EE7720       Advanced Computer Architecture

 

Instructor: Dr. Lu Peng

Office: EE 233, Phone: 578-5535, Email: lpeng@lsu.edu

 

 

Course Objectives and Outline

 

This course teaches students fundamental knowledge in Computer Architecture and Microarchitecture. Though titled with ‘advanced’, it is an entry-level graduate course and best suitable for the first year Ph.D. or Master students who are interested in computer architecture, compilers, operating systems, programming languages, VLSI designs, application specific architectures. Many exciting topics will be covered:

 

  • Fundamentals of Computer Design
    • Performance, Power, Reliability, Security etc.
  • Instruction Level Parallelism (ILP) and Its Exploitation
    • Pipelining
    • Compiler Techniques for Exposing ILP
    • Hardware-Based Speculation
    • Out-of-order execution, Multiple issue
    • Dynamic branch prediction
  • Memory Hierarchy Design
    • Advanced Optimizations of Cache Performance
    • Virtual Memory and Virtual Machines
  • Multiprocessors and Thread-Level Parallelism
    • Symmetric Shared-Memory Architectures (SMP)
    • Distributed Shared Memory and Directory-Based Coherence (DSM)
    • Synchronization
  • Case studies
    • Intel Pentium 4, Core 2 Duo
    • Sun Niagara
    • AMD Opteron
    • IBM Cell processor

 

Required Text

Computer Architecture: A Quantitative Approach. 4th Ed.
        John L. Hennessy, David Patterson
        ISBN: 978-0-12-370490-0
        ISBN10: 0-12-370490-1  
        Publisher: Morgan Kaufmann Publishers
        Pub.
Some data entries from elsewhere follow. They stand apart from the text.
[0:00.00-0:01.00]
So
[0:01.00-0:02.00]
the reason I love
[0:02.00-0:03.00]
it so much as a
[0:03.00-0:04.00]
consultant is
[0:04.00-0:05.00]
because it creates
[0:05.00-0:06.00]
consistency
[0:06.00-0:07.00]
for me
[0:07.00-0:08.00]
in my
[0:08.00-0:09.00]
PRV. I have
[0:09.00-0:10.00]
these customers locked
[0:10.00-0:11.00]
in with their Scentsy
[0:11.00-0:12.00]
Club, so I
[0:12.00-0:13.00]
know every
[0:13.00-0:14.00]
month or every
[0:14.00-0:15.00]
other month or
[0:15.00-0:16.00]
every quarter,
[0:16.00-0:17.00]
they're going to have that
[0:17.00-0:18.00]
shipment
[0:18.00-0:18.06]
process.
Date: 2006

 

Prerequisite

            Computer organization EE 3755 or equivalent

 

Recommended Reading

Computer Organization and Design, 3rd Ed.

                 David A. Patterson, John L. Hennessy

                 ISBN: 1558606041, Pub. Date: 2004
                 Publisher: Morgan Kaufmann Publishers

            Modern Processor Design: Fundamentals of Superscalar Processors

                 John Paul Shen, Mikko H. Lipasti
                 ISBN 0-07-057064-7

                 Publisher: McGraw-Hill Publishers, 2005

Grading Policy

Homework and Project (45%)   Midterm exam (25%)   Final exam (30%)
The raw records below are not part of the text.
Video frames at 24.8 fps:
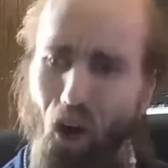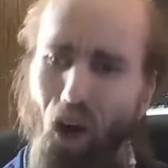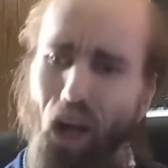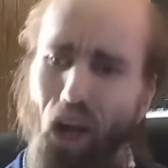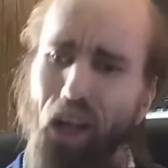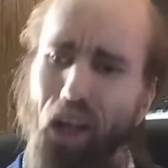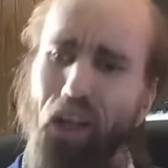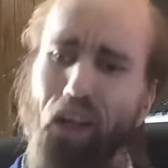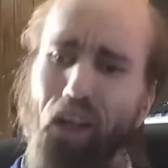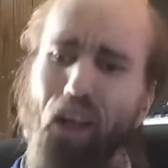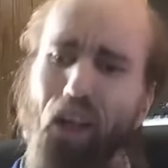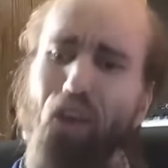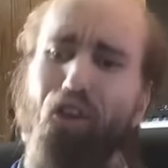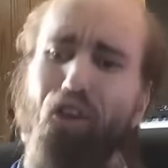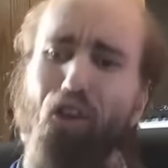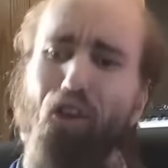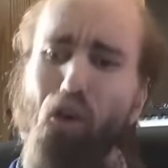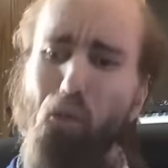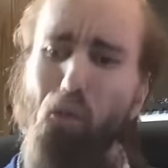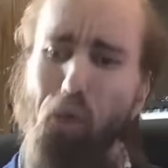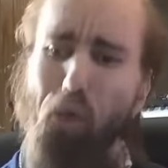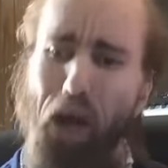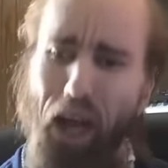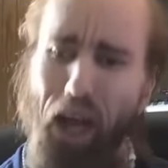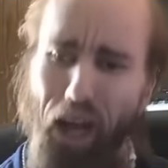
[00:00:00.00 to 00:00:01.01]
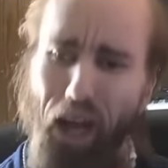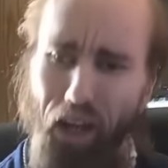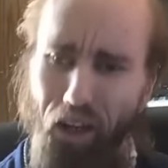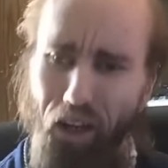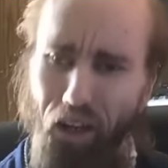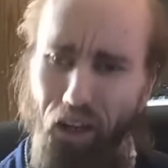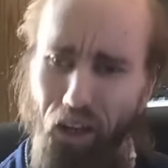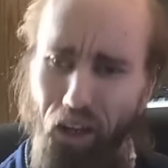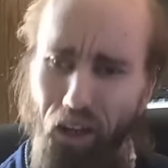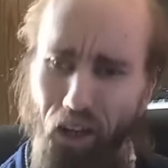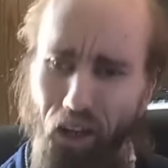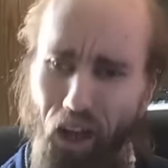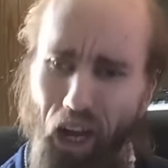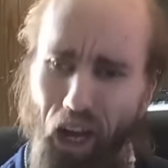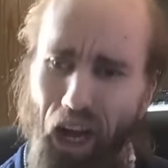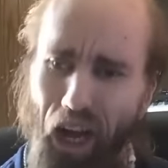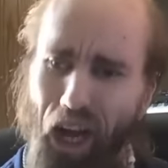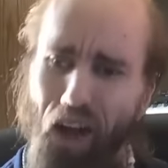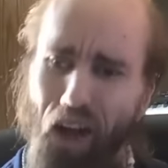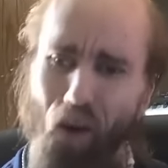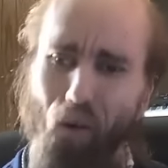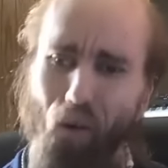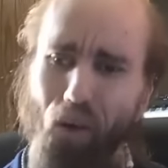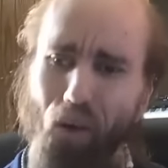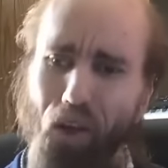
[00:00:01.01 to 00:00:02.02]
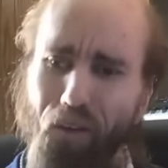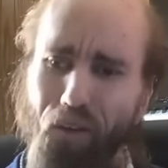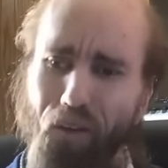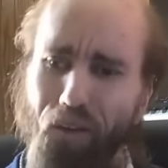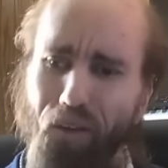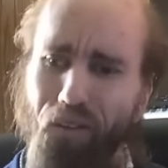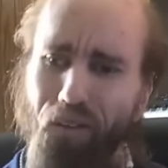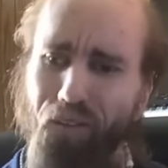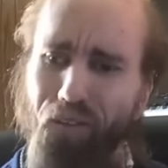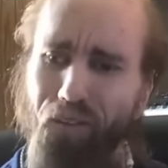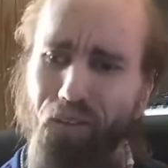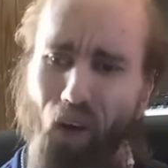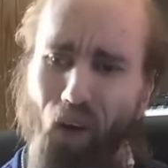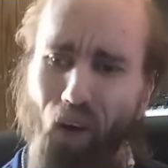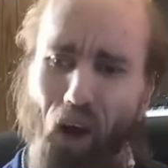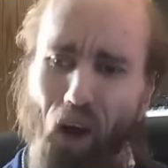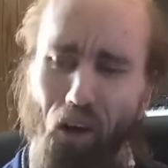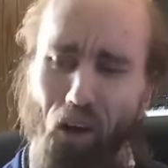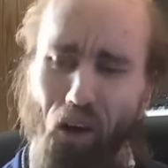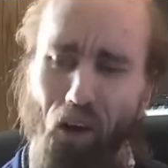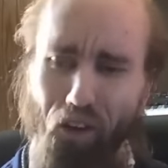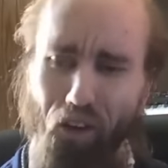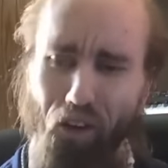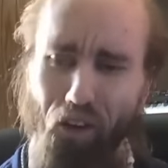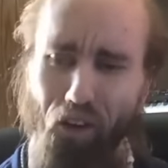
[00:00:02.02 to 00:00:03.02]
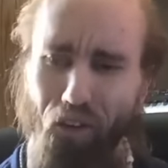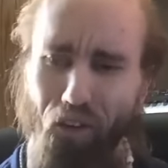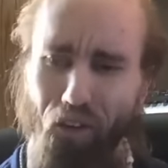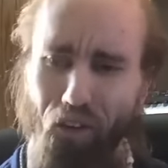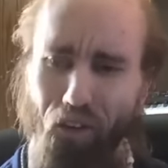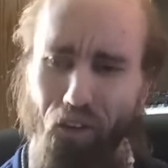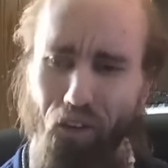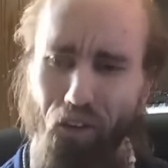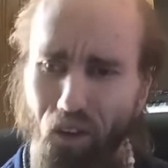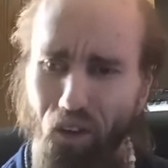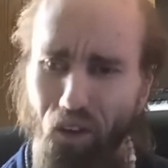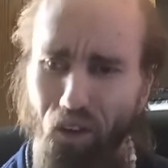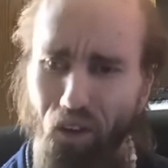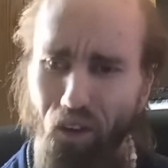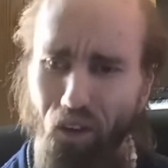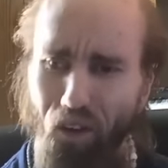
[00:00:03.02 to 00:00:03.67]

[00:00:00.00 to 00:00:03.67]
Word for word: Don't like it? Too bad. I don't give a fuck, dude.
Bonus (10%): I will randomly give 10 simple quizzes at the end of 10 classes. The major purpose of quizzes is to check your attendance.
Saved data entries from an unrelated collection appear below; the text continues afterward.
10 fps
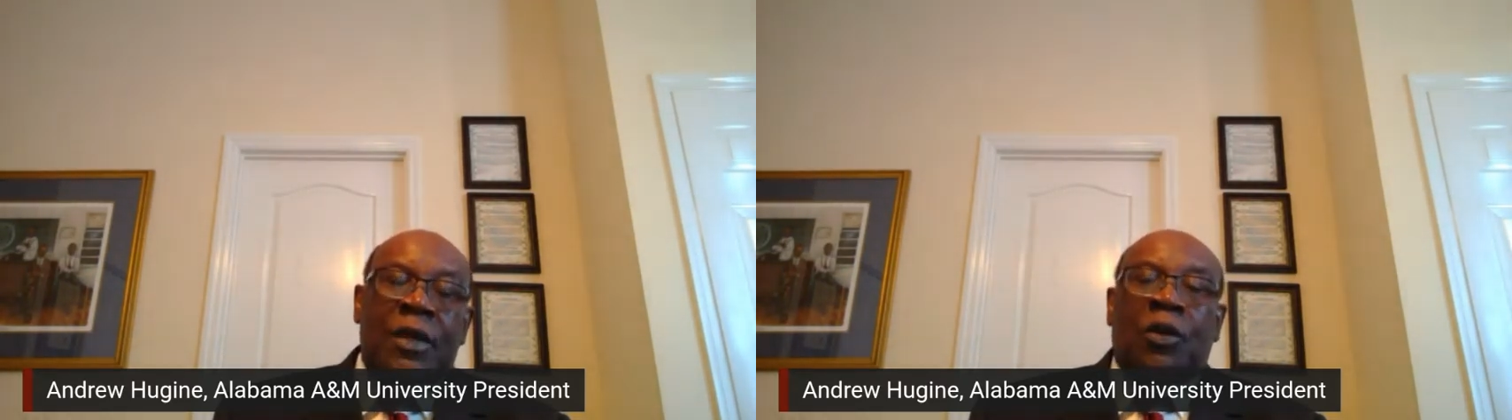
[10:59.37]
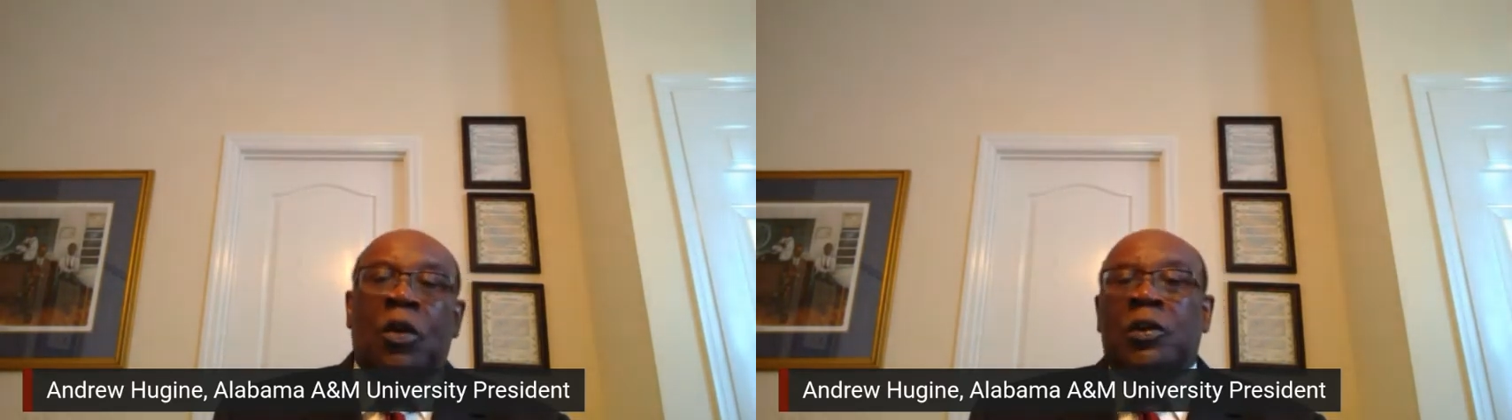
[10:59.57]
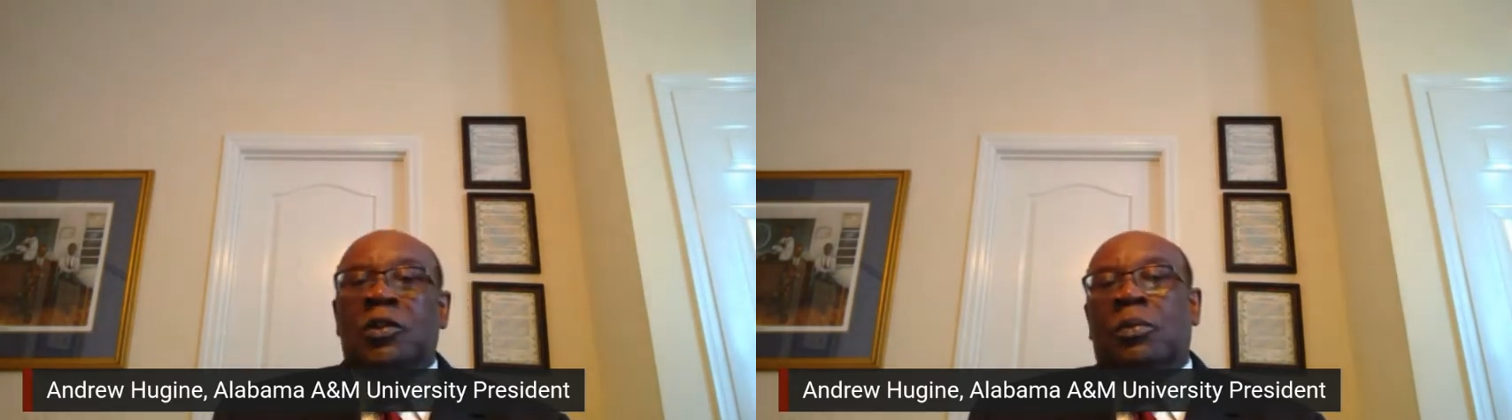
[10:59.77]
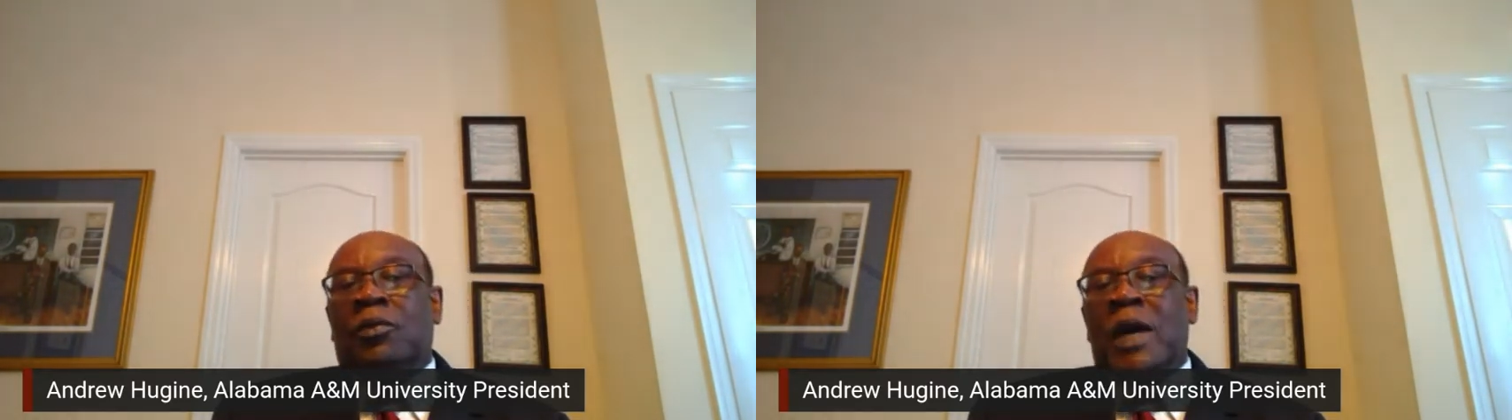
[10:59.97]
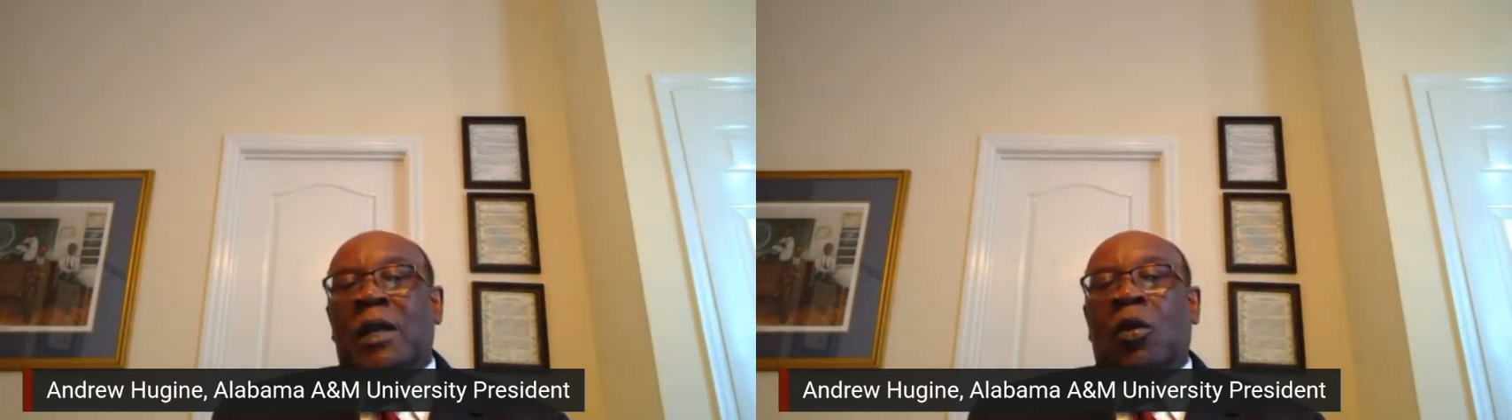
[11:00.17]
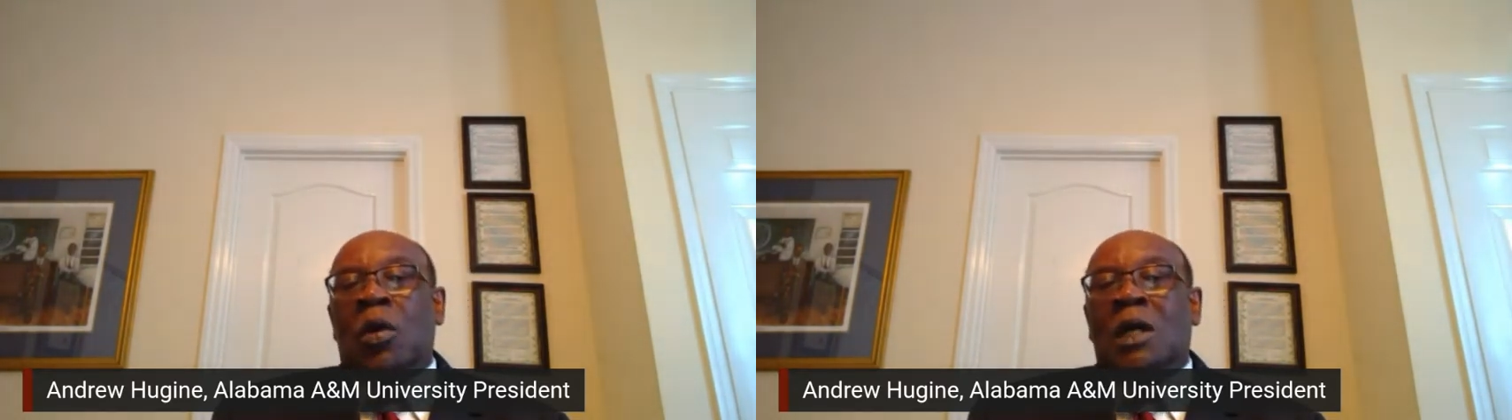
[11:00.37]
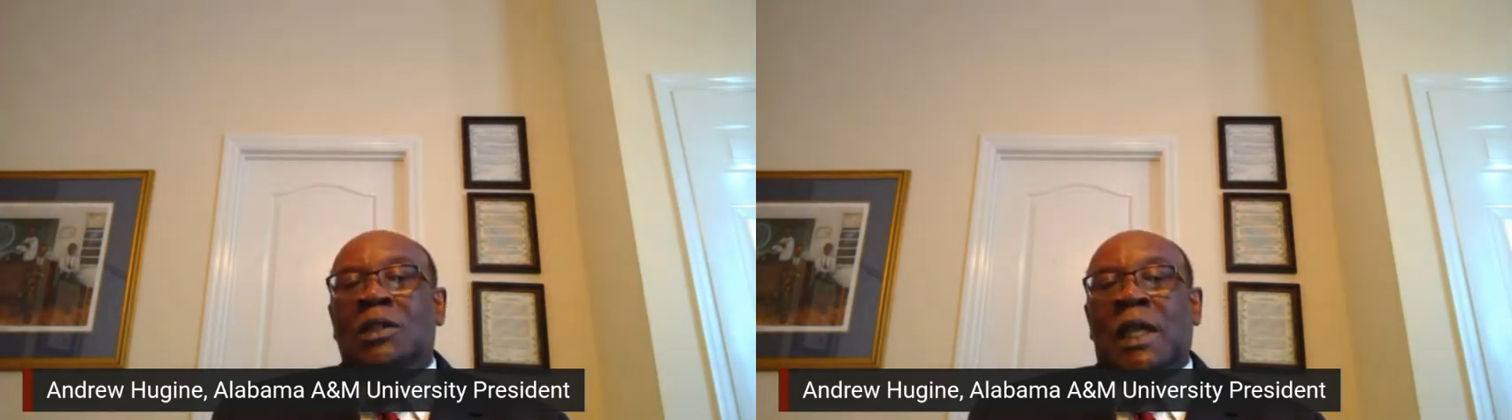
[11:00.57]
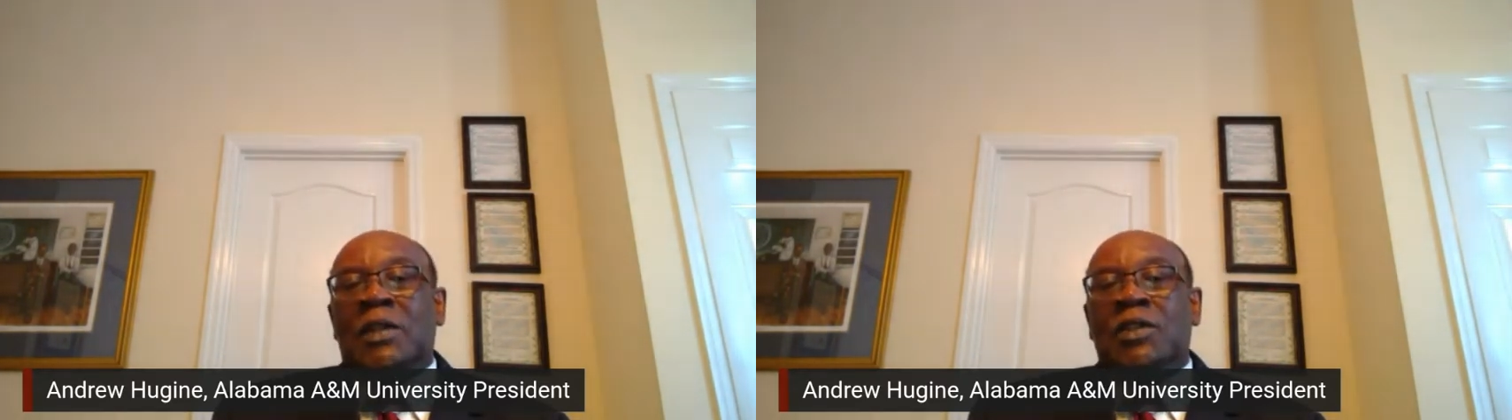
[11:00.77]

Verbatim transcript: in order to provide a quality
Final grades will be given by curve. A: top 55%. B: students meeting the minimal requirements but not in top 55%. C, D or F: not meeting the minimal requirements.

 

To be fair to all students, Homework and Projects should be handed in on time. You will lose 20 points (based on 100 points for each homework or project) for each day late until lose all points after five days. You must make sure to join the midterm and final exam. If you have any necessary reason to reschedule your exams, let me know and show me your evidences.